*** Records provided Section Begins ***

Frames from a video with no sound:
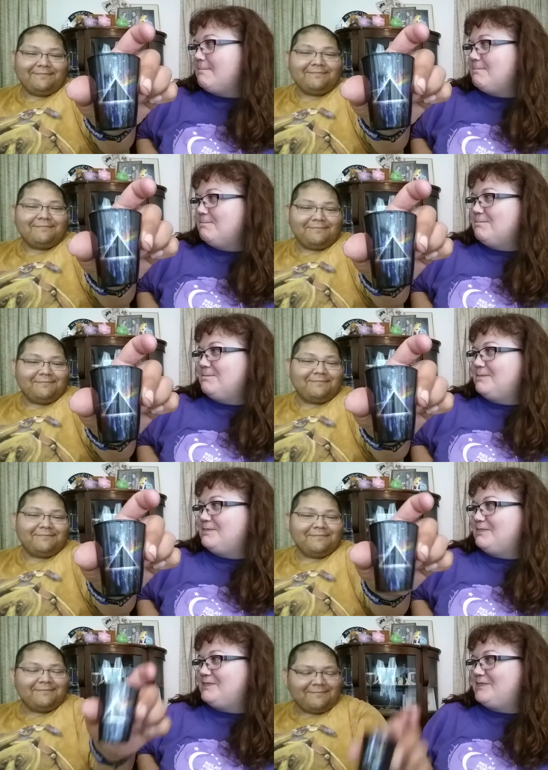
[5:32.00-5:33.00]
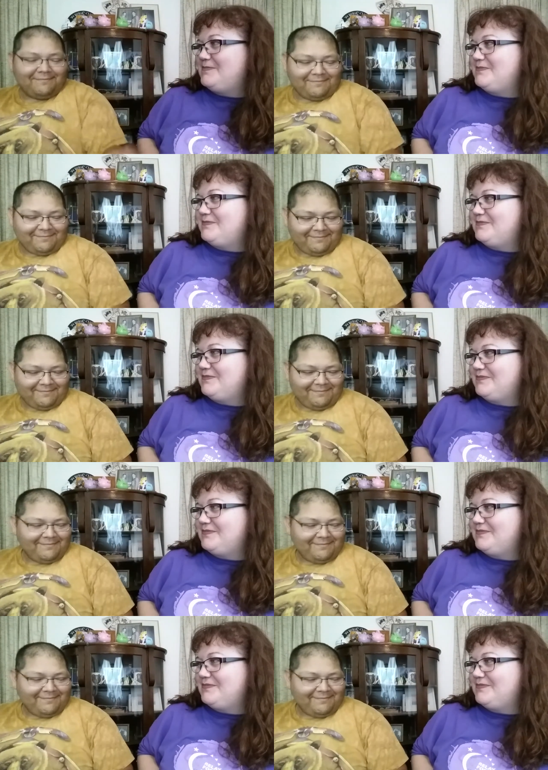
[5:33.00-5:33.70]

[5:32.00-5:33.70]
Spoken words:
(silence)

*** Records provided Section Ends ***

**What you should do:**
Images must not appear; print each record precisely as it reads.

**Answer for this exercise:**
Frames from a video with no sound:
[5:32.00-5:33.00]
[5:33.00-5:33.70]

[5:32.00-5:33.70]
Spoken words:
(silence)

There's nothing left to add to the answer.